The problem: What is “as long as necessary”? For health records, this could mean decades. Without clear, defined retention periods and automated deletion triggers, users have no control or clarity on when their sensitive medical history will be purged.
Section 11 — Rights of Data Principal ⚠️
While PharmEasy acknowledges some basic rights, the policy doesn’t fully embrace the expanded rights given to a Data Principal (that’s you!) under DPDP.
What the policy says: “You have the right to access, correct, and update your personal information by logging into your account or contacting our support team.”
DPDP requirement: The Act grants rights like access, correction, erasure (right to be forgotten), data portability, and the right to nominate another person to exercise rights on your behalf (Section 14).
The problem: There’s no clear mention of the right to erase data or the right to nominate someone (crucial for medical data, e.g., if a user becomes incapacitated). The process for exercising rights seems limited to basic account management.
Section 12 — Right of Grievance Redressal ⚠️
PharmEasy provides contact details for their Grievance Officer, which is a good start. However, it’s missing the crucial escalation path.
What the policy says: “For any privacy-related concerns or grievances, you may contact our Grievance Officer at [email address] or [physical address].”
DPDP requirement: Aside from a Grievance Officer, the law mandates an escalation path to the Data Protection Board of India if the user isn’t satisfied with the company’s resolution within a specified timeframe (usually 30 days).

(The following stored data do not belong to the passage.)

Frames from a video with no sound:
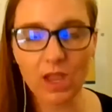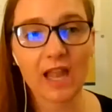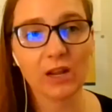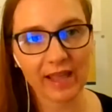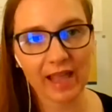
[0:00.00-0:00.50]

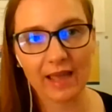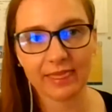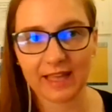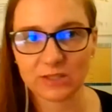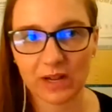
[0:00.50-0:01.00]
anyway,
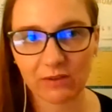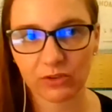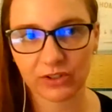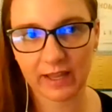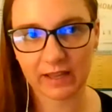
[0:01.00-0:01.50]
that's what I
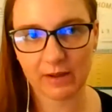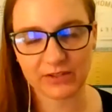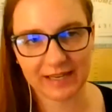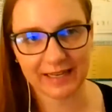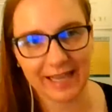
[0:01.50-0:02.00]
really like about
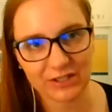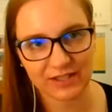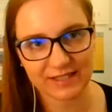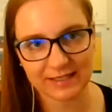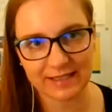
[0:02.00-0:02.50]

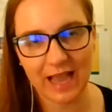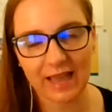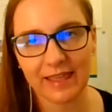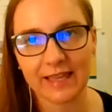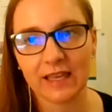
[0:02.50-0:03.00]
syndications is I
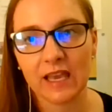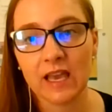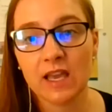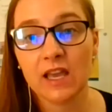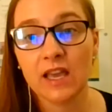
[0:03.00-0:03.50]
think
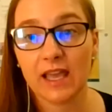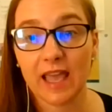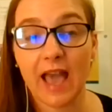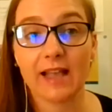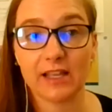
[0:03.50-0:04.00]

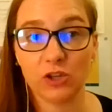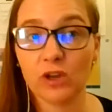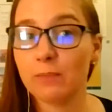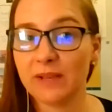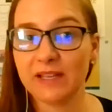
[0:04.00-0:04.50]
you
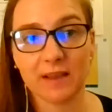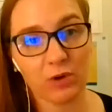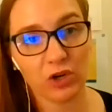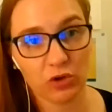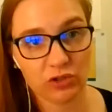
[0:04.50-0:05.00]
can be
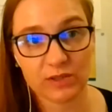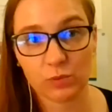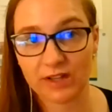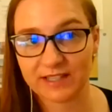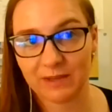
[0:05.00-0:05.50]
someone who just
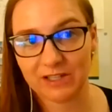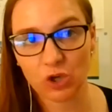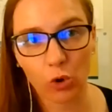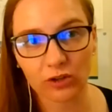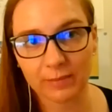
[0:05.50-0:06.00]
wants to be
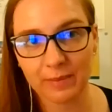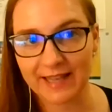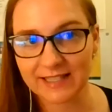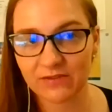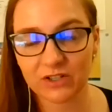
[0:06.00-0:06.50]
totally
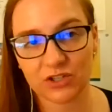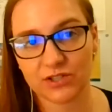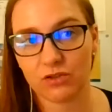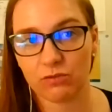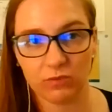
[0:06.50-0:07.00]
passive and
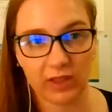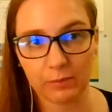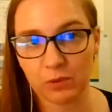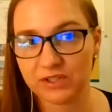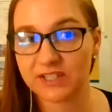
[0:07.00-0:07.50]
just like
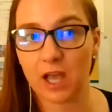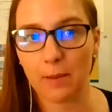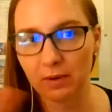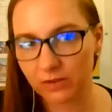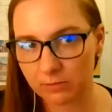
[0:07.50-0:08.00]
put
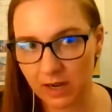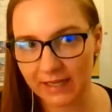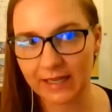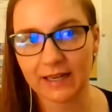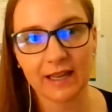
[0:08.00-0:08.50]
some of your
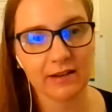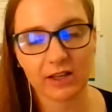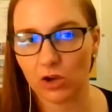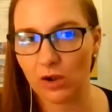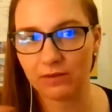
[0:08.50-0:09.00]
money in it,
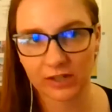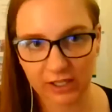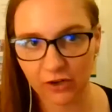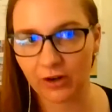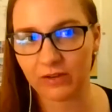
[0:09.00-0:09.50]
every
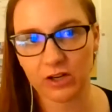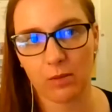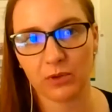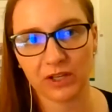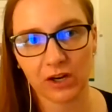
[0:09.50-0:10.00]
year, every
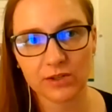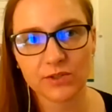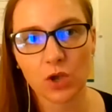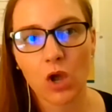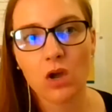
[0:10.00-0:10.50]
couple
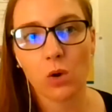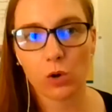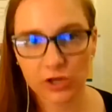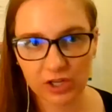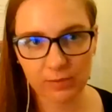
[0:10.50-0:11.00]
years.
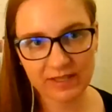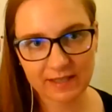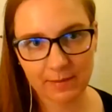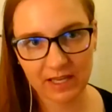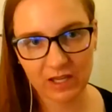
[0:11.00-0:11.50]
Or you could be
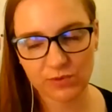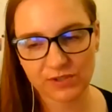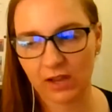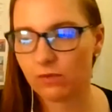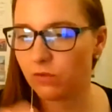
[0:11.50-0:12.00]
somebody who's
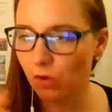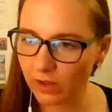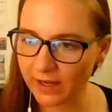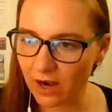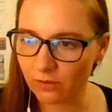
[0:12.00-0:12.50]
like full
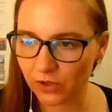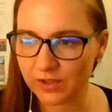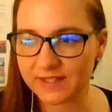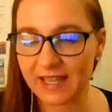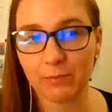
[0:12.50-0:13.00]
in on real
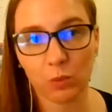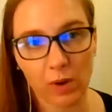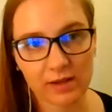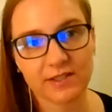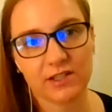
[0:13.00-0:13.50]
estate, but
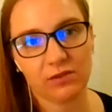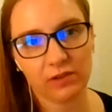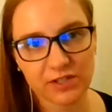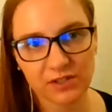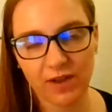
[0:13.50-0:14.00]
wants to
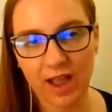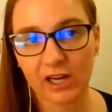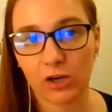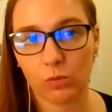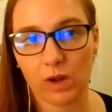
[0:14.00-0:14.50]
diversify
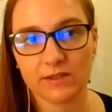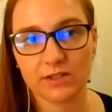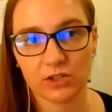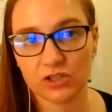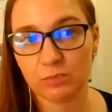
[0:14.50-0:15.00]
or wants
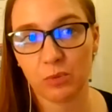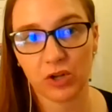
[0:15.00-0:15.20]
to justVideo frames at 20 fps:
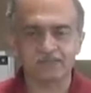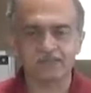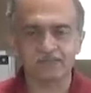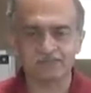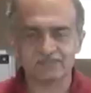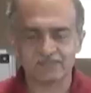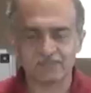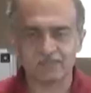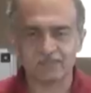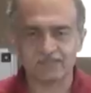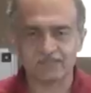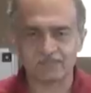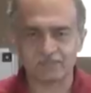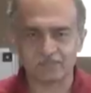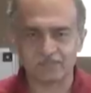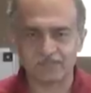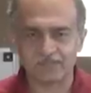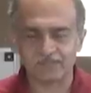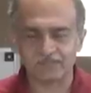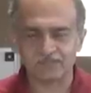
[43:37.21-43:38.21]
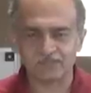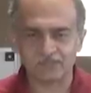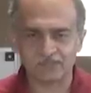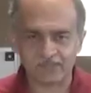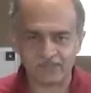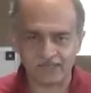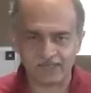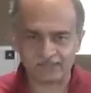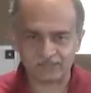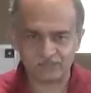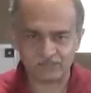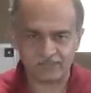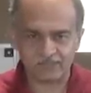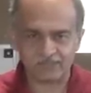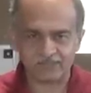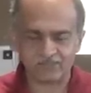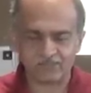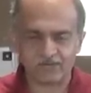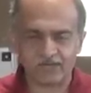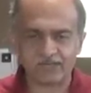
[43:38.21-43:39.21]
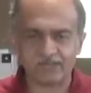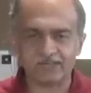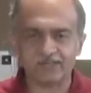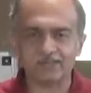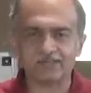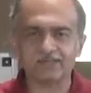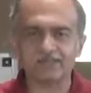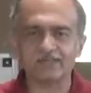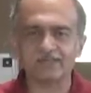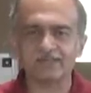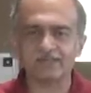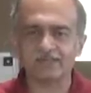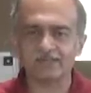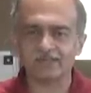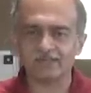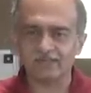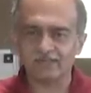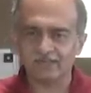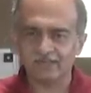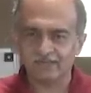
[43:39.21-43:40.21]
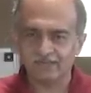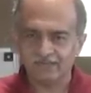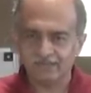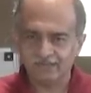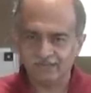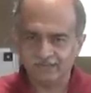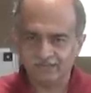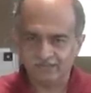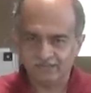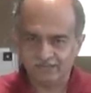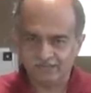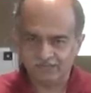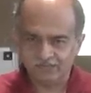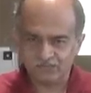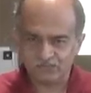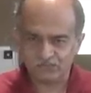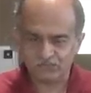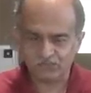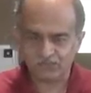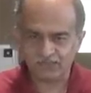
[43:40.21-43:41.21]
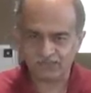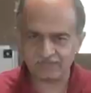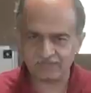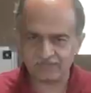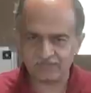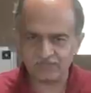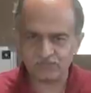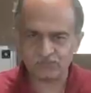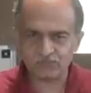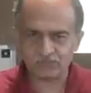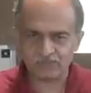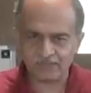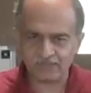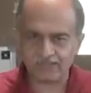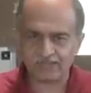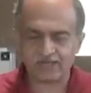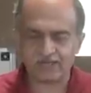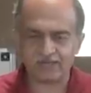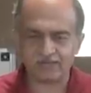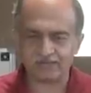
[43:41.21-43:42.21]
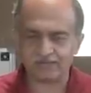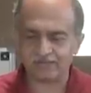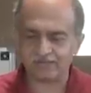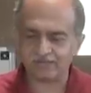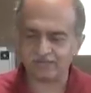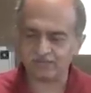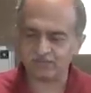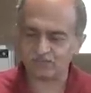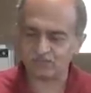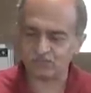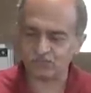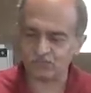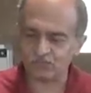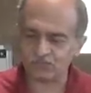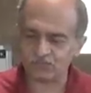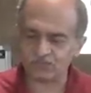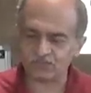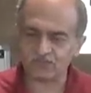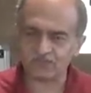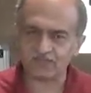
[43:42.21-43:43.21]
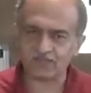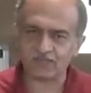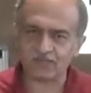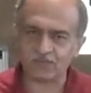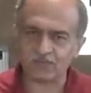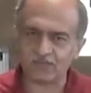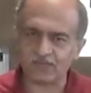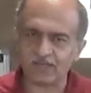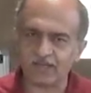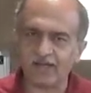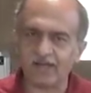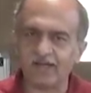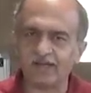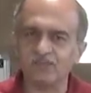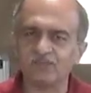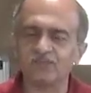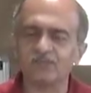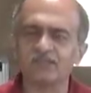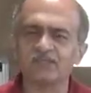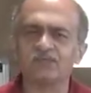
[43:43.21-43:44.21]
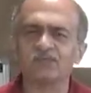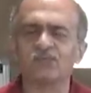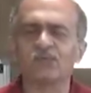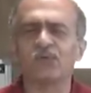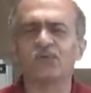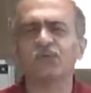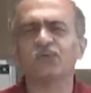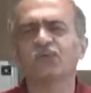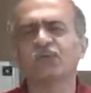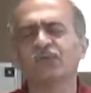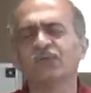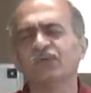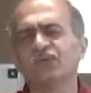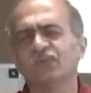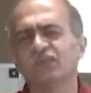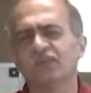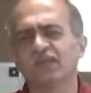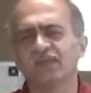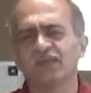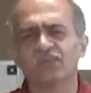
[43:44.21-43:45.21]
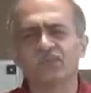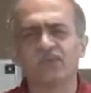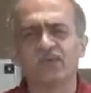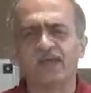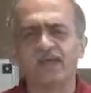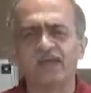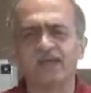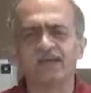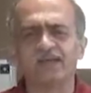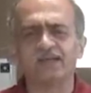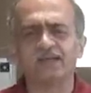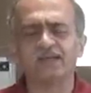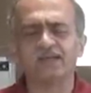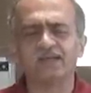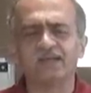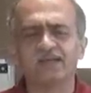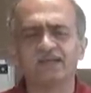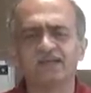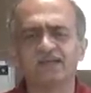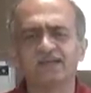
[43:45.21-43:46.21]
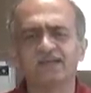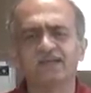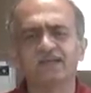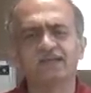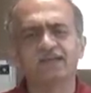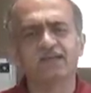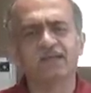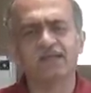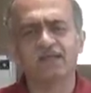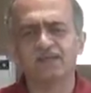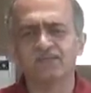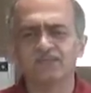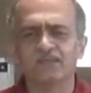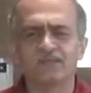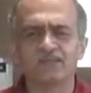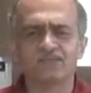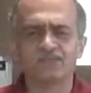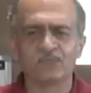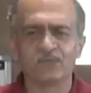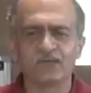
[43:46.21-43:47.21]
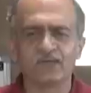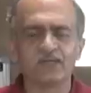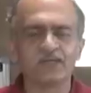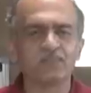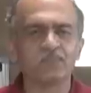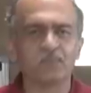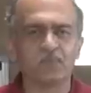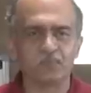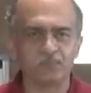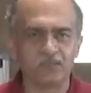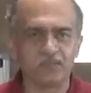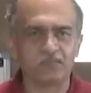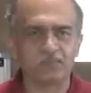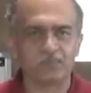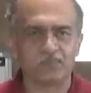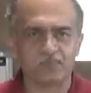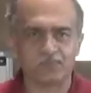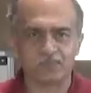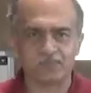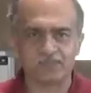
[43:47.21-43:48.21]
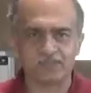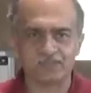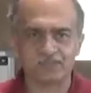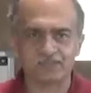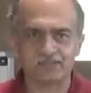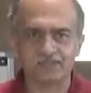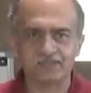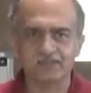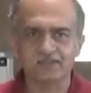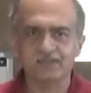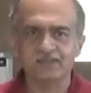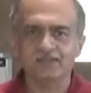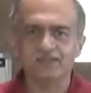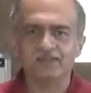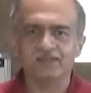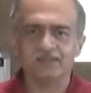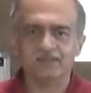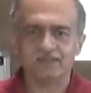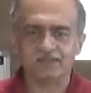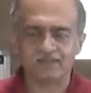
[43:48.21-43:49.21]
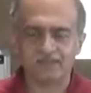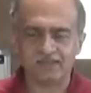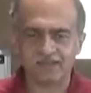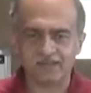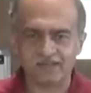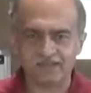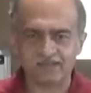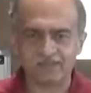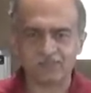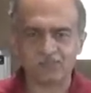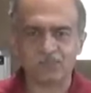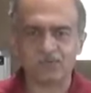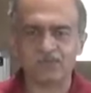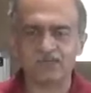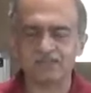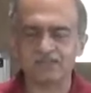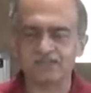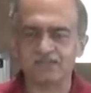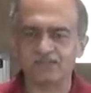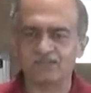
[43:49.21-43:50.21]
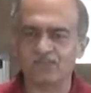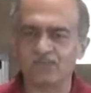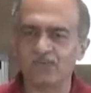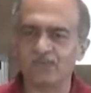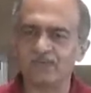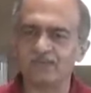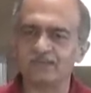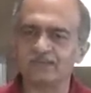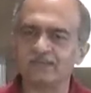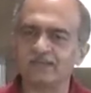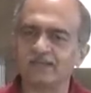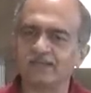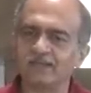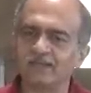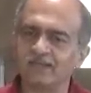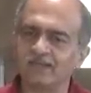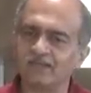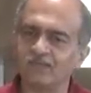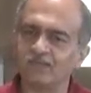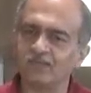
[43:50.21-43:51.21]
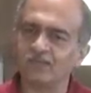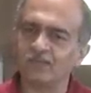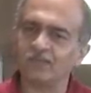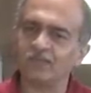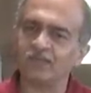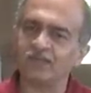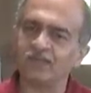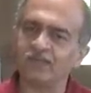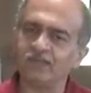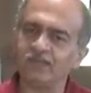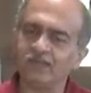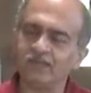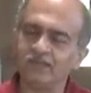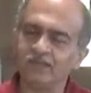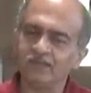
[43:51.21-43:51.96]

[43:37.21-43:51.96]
in some other place. So they actually divided the Jhuggis into three categories. Those which are on land which is not going to be required ever for any public purpose. There the policy was that they will be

The problem: The policy doesn’t mention the Data Protection Board as the next step, or a clear timeline for resolving grievances.
Section 16 — Cross-Border Data Transfer ⚠️
PharmEasy’s policy indicates data might travel outside India, but it’s not specific enough for DPDP.
What the policy says: “Your data may be transferred to and stored at a destination outside India where our affiliates, service providers, or partners operate.”
DPDP requirement: Data transfer outside India is only permitted to countries that have been notified by the Central Government as having adequate data protection standards. This list is yet to be fully published.
The problem: A blanket statement about data possibly going “outside India” doesn’t meet DPDP’s requirement for transparency and adherence to a specific list of approved jurisdictions.
Risk Assessment
| Category | Risk Level | Potential Impact |
|---|---|---|
| Consent compliance | Critical | Invalid consent for sensitive health data = massive fines |
| Data retention | High | Indefinite holding of medical data = major regulatory and privacy risk |
| Regulatory fine | High | Up to ₹250 Cr for DPDP violations, plus reputational damage |
| Data principal rights | Medium | Incomplete rights framework could lead to user complaints |
| Cross-border transfer | Medium | Pending government notification makes blanket clauses risky |
| Sensitive Personal Data | Critical | Higher standard of care, consent, and security applies |
Recommendations
- Implement layered, granular consent — Especially for sensitive health data. Allow users to choose specific purposes (e.g., core service, research, marketing) separately.
- Define specific data retention periods — Clearly state how long different types of data (e.g., prescription history, lab reports, marketing preferences) are kept, and when they will be automatically deleted.
- Explicitly reference DPDP Act 2023 — Update the policy to reflect compliance with the new law, not just the older IT Act.
- Add Data Protection Board escalation — Inform users that they can escalate unresolved grievances to the DPB.
- Expand Data Principal rights — Clearly outline the right to erasure and the right to nominate a person (Section 14), with clear, accessible mechanisms to exercise these rights.
- Specify cross-border transfer details — Identify the specific countries data is transferred to and the safeguards in place.